Un día ya harta, y dado su carácter independiente, cortó por el medio, quedando embarazada antes que casada y se casó antes de que se le notara el embarazo. Lo que viene a ser en la vida un “jaque mate”.
¡Qué feliz estaba Mary! Se compró un piso con dos puertas: la principal y la de servicio, cinco habitaciones, en la cocina un gran office, todo exterior con hermosas vistas y cargado en su totalidad a su cuenta corriente, igual que el taxi y la licencia que en los años sesenta fueron unos ocho millones de las antiguas pesetas. Pero cuando hay amor todo es coser y cantar, porque así era su vida con un negocio que creció como la espuma, y en pocos años, a las letras de cambio de las deudas contraídas se añadieron los colegios de tres niños, las máquinas industriales que tuvo que comprar, como las cuatro Singer, la remalladora, la plancha de alta tecnología y los complementos y utensilios, propios de una mercería, guardados en distintas cajas para evitar salidas absurdas. Y sin contar los sobornos que debió pagar a sus vecinas para que soportaran el ruido de su pequeña industria que no la tenía en su totalidad declarada, pero ese soborno casi no cuenta porque siempre eran vestidos de sus últimos diseños confeccionados en “tiempo libre”. Se puede decir que la casa quedó prácticamente tomada por la costura, y su vida matrimonial, cogida entre alfileres.
Aquel hombre resultó ser un auténtico zángano de colmena, trabajaba solo por las tardes y no jornada completa, el resto del día o dormía o no estaba, aunque estuviera y los fines de semana, según él, eran para descansar dentro de casa y curiosamente se encerraba para seguir “sin estar”. La vida de Mary cada vez más austera, más ignorada, más sola y autónoma puesto que las decisiones, siempre era ella quien las tomaba y quien las pagaba.

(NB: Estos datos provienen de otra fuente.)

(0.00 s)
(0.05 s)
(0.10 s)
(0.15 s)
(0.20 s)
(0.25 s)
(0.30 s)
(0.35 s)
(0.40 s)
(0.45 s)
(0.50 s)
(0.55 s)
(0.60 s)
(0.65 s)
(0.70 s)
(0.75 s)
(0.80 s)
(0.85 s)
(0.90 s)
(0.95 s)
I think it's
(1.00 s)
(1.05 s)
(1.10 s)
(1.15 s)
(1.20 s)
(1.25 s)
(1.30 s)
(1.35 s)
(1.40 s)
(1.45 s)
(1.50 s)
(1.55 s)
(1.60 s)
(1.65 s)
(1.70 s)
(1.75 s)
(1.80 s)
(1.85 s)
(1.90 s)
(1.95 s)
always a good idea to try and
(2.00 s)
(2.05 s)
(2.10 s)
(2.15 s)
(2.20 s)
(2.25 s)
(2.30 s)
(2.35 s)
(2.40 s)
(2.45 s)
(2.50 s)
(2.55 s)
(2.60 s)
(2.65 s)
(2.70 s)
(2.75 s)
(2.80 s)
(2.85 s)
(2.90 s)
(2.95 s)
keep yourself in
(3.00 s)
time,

Comenzó a sospechar de la fidelidad del marido y pasado unos meses de exhaustiva vigilancia tuvo que reconocer que, efectivamente, él tenía otro amor uno que ya existía cuando se casaron, pero que ella quiso ignorar; un amor a sí mismo tan alentado y enriquecido por doña Rosario, la madre de Felipe, que apenas le cabía dentro del ego, ese que se encaprichaba de las buenas marcas, como del mercedes que sustituyó al taxi anterior porque ya tenía siete años, o alguna que otra timba de póquer donde una mala racha la tenía casi siempre.
Y sucedió lo irremediable, la espalda de Mary se destrozó, hasta tal extremo que terminó como la de Frida Kahlo, atornillada de arriba abajo y su piel cosida como lo estaba su amor por un príncipe que muy pronto se le convirtió en sapo, de ojos azules pero un sapo.

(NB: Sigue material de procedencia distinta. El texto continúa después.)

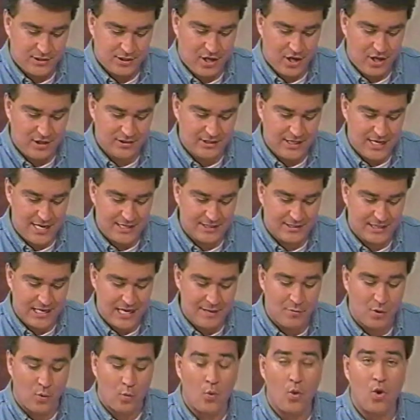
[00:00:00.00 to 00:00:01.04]
To call tonight's
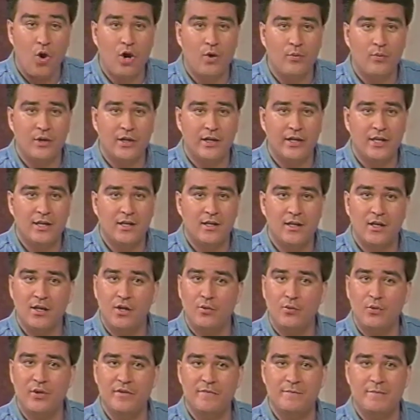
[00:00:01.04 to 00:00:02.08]
game a war would,
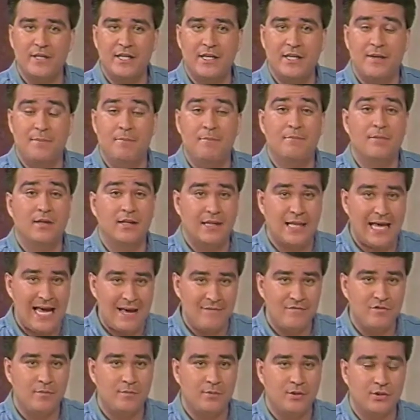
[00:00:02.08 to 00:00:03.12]
would have been a
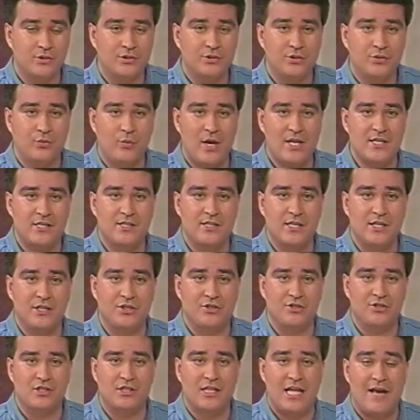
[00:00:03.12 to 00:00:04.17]
laughable to West
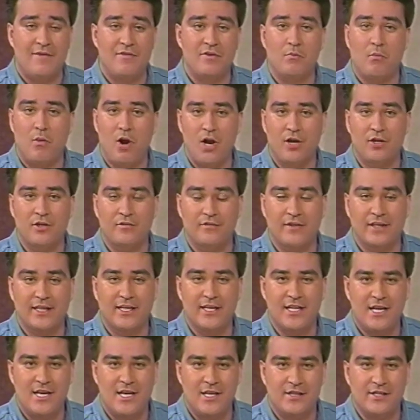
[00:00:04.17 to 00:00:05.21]
senior Slaven Markovic,
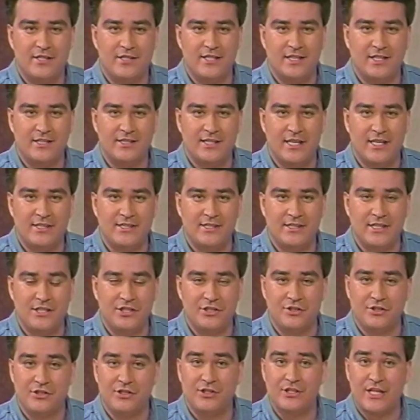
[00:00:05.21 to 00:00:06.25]
the 6'8
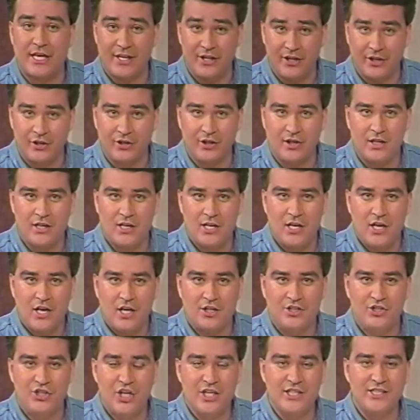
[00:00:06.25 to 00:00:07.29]
senior center,
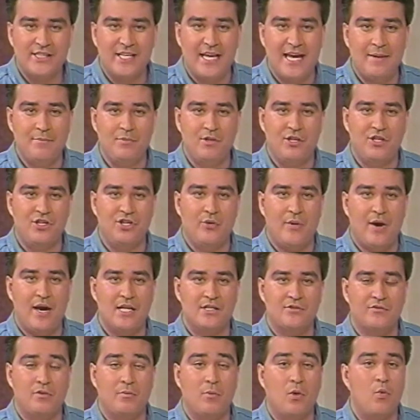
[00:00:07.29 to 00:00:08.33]
just came to the
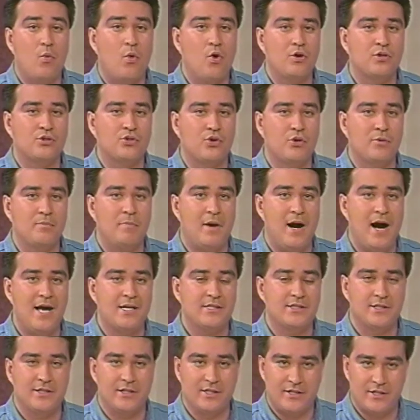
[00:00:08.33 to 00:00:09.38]
U.S. from a war-torn
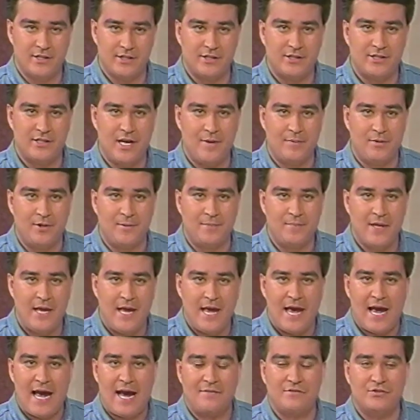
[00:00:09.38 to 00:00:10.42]
Bosnia this summer.
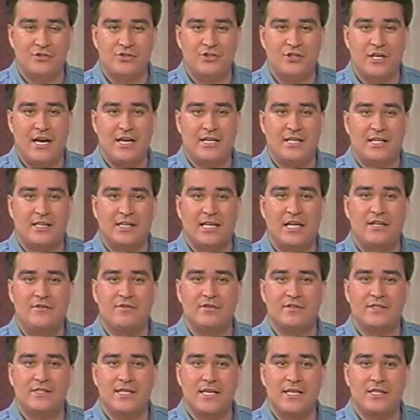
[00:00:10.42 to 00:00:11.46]
After signing a letter of
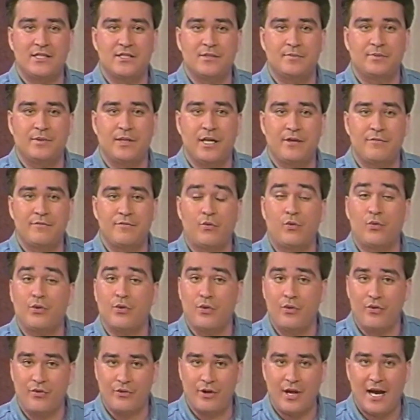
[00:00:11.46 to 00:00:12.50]
intent to play for
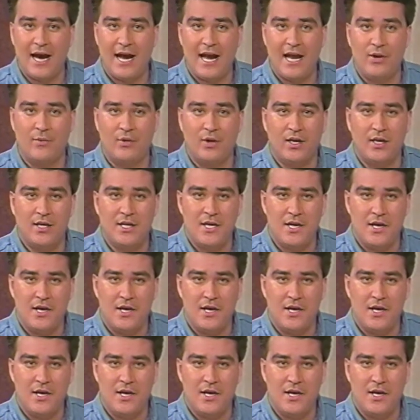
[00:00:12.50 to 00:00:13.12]
Northern Iowa,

Yo dejé Madrid y lo que supe después de ella es, que se separó tras un largo, costoso y doloroso proceso donde debió vender su reino para pagarle la parte proporcional de las ganancias obtenidas en los años de matrimonio ya que, según la ley, Felipe como cónyuge tenía todo el derecho a disfrutarlas. Por suerte Mary pudo comprarse una casita cómoda unida a un pequeño jardín para que pudiera desplazarse fácilmente en su silla de ruedas que de vez en cuando debía utilizar, y sin tocar una aguja bajo prescripción médica.
Nota: Felipe nunca fue hermoso.
© Carmen Bedmar Díaz. Marzo 2023. Todos los derechos registrados
Carmen, te felicito por el relato y por el retrato que haces de personajes y de una época que parece pasada, pero siguen presentes muchos de los problemas de entonces. Abrazos.